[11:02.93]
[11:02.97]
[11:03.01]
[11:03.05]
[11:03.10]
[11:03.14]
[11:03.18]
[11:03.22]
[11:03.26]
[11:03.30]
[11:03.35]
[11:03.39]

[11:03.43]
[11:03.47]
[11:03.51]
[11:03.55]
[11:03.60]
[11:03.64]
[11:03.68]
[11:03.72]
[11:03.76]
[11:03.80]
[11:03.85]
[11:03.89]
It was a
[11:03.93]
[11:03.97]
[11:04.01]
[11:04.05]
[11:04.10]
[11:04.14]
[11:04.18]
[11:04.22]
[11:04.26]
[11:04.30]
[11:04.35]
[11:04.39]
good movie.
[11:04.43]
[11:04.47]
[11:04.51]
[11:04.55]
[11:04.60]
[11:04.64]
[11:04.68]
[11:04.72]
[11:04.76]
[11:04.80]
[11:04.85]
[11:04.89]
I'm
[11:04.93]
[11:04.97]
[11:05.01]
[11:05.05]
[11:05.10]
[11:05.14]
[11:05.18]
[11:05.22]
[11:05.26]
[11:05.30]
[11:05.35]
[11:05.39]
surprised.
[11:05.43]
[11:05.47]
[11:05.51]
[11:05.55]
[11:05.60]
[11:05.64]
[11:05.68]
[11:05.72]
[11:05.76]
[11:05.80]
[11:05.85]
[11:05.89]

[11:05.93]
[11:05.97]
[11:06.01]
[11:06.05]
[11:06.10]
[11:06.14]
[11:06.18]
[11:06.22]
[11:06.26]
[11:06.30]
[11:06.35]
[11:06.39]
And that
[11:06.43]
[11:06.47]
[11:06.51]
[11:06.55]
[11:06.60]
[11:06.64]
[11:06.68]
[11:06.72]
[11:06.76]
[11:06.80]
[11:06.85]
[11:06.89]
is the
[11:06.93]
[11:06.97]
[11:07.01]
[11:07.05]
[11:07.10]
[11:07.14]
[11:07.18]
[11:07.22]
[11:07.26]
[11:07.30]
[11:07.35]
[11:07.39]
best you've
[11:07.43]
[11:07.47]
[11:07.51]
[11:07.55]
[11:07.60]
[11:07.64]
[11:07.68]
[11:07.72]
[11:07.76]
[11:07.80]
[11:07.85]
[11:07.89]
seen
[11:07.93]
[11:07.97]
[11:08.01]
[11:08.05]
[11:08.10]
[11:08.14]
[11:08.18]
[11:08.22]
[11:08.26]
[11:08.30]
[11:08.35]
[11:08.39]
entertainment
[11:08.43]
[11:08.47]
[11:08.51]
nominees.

******************************

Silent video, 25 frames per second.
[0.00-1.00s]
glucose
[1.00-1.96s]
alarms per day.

******************************

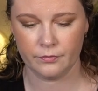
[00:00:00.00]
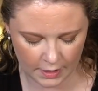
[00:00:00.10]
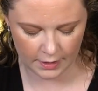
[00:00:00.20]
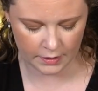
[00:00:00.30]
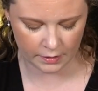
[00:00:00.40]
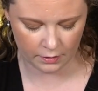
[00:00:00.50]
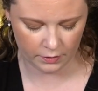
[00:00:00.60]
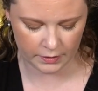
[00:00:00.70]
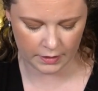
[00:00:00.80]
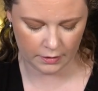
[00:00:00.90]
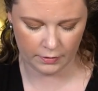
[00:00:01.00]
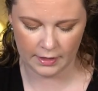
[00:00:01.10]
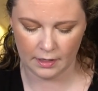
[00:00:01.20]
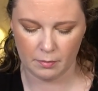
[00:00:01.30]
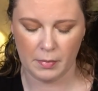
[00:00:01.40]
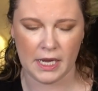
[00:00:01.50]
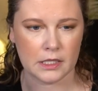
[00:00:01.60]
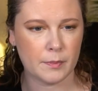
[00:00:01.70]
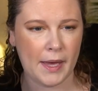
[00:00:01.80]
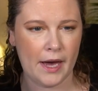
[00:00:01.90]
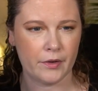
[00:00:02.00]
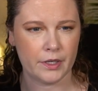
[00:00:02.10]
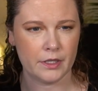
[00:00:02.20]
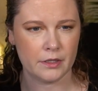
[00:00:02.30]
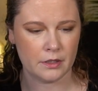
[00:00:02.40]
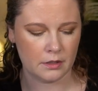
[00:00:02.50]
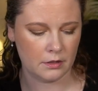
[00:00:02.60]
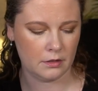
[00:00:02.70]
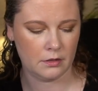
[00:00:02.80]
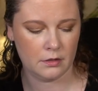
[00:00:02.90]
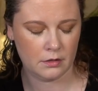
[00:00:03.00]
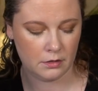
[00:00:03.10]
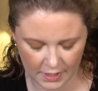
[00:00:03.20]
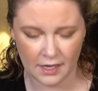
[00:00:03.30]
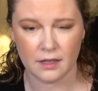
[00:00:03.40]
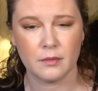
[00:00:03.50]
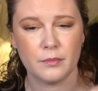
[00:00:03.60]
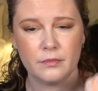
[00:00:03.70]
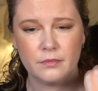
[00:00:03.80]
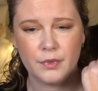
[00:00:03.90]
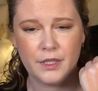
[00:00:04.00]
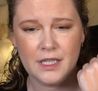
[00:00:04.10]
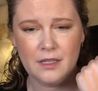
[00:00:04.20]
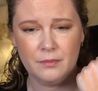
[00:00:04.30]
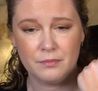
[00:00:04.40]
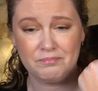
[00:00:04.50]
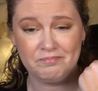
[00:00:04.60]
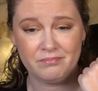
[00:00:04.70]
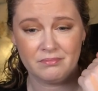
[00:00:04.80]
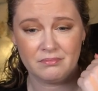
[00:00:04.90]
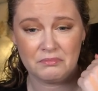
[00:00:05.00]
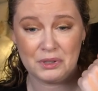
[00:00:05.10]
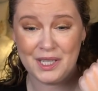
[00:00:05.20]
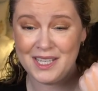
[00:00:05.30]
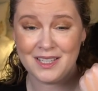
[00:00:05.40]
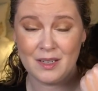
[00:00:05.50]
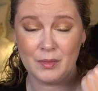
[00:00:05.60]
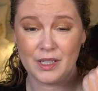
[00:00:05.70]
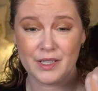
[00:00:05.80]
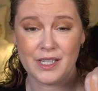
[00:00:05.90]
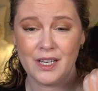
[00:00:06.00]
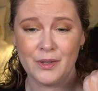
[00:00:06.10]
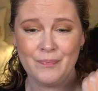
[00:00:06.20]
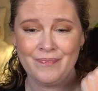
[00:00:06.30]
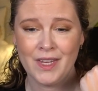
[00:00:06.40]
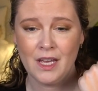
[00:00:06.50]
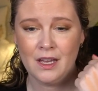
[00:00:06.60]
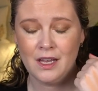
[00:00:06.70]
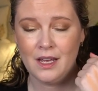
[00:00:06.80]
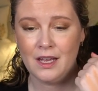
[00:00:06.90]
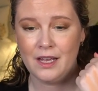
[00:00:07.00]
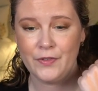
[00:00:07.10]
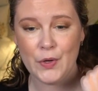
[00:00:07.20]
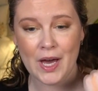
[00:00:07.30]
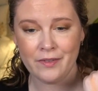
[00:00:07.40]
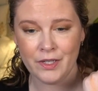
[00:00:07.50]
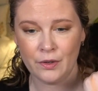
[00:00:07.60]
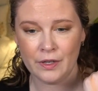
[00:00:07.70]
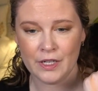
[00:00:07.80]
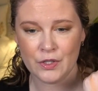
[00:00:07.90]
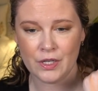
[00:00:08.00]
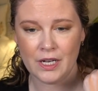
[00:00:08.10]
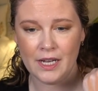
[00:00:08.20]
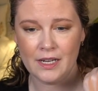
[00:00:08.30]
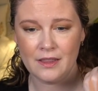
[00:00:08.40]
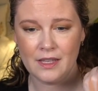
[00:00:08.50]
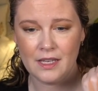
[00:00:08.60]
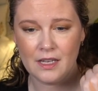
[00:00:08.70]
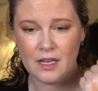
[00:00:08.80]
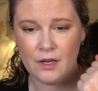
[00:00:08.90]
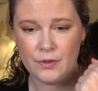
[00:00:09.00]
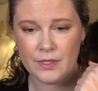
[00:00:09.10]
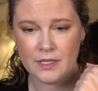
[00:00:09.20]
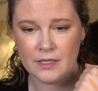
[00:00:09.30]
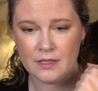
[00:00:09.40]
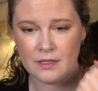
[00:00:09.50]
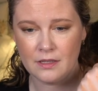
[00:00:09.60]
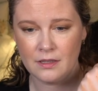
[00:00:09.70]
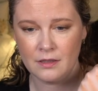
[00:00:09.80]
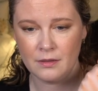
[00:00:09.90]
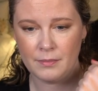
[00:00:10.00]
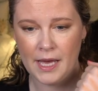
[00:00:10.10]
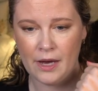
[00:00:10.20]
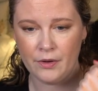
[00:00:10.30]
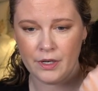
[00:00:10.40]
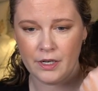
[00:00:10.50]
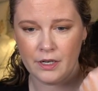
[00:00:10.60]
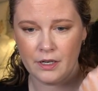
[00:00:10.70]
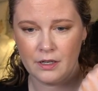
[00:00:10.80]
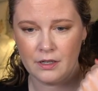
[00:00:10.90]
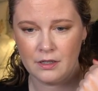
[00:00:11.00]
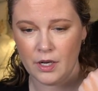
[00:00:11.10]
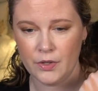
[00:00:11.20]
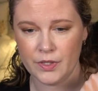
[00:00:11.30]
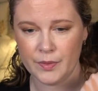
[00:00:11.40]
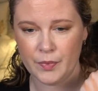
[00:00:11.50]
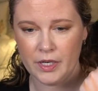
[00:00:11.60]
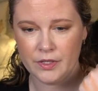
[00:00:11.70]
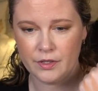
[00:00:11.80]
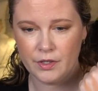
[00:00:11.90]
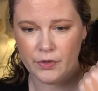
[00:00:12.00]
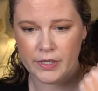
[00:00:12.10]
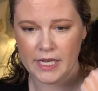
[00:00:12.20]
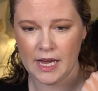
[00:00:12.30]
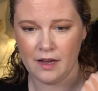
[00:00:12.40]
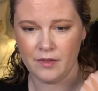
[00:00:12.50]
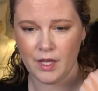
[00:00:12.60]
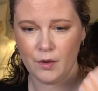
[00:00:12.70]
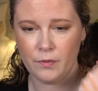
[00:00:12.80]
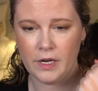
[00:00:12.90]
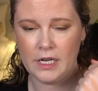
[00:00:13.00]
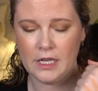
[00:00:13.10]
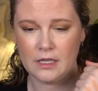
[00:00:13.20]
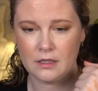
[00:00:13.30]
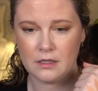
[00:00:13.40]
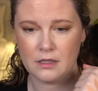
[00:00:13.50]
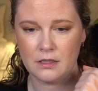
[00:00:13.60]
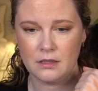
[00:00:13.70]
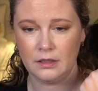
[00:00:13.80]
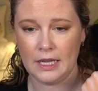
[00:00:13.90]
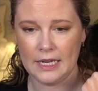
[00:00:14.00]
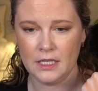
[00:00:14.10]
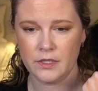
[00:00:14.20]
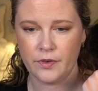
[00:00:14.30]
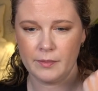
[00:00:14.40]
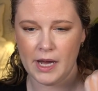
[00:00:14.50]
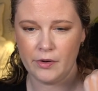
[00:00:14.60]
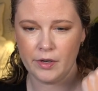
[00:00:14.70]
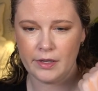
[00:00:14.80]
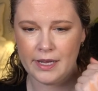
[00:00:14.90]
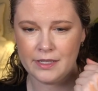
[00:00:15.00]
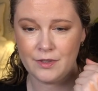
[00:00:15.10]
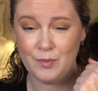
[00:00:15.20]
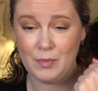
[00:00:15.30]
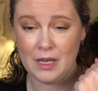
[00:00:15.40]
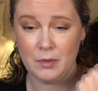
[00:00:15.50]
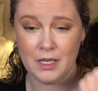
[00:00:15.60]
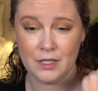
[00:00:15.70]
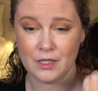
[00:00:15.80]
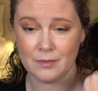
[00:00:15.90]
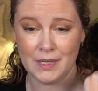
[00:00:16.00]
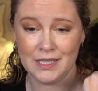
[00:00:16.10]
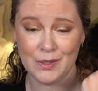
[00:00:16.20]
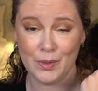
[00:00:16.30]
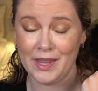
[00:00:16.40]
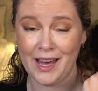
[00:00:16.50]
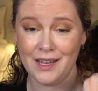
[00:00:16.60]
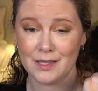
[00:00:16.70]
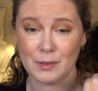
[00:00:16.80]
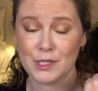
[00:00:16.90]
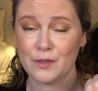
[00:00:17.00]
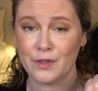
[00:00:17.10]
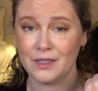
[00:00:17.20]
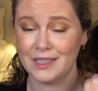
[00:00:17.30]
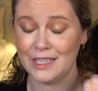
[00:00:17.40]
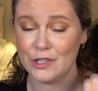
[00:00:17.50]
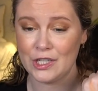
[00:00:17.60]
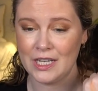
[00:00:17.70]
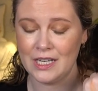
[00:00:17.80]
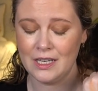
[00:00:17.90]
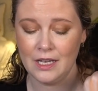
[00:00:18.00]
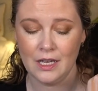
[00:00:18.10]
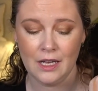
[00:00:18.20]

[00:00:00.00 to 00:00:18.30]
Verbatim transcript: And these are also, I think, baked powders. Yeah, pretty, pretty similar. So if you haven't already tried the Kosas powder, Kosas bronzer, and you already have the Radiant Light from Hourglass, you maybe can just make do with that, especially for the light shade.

******************************

The answer should consist only of the lines above from the one with "[00:00:10.00]" through the one with "[00:00:13.50]", repeated exactly, with no pictures among them.

[00:00:10.00]
[00:00:10.10]
[00:00:10.20]
[00:00:10.30]
[00:00:10.40]
[00:00:10.50]
[00:00:10.60]
[00:00:10.70]
[00:00:10.80]
[00:00:10.90]
[00:00:11.00]
[00:00:11.10]
[00:00:11.20]
[00:00:11.30]
[00:00:11.40]
[00:00:11.50]
[00:00:11.60]
[00:00:11.70]
[00:00:11.80]
[00:00:11.90]
[00:00:12.00]
[00:00:12.10]
[00:00:12.20]
[00:00:12.30]
[00:00:12.40]
[00:00:12.50]
[00:00:12.60]
[00:00:12.70]
[00:00:12.80]
[00:00:12.90]
[00:00:13.00]
[00:00:13.10]
[00:00:13.20]
[00:00:13.30]
[00:00:13.40]
[00:00:13.50]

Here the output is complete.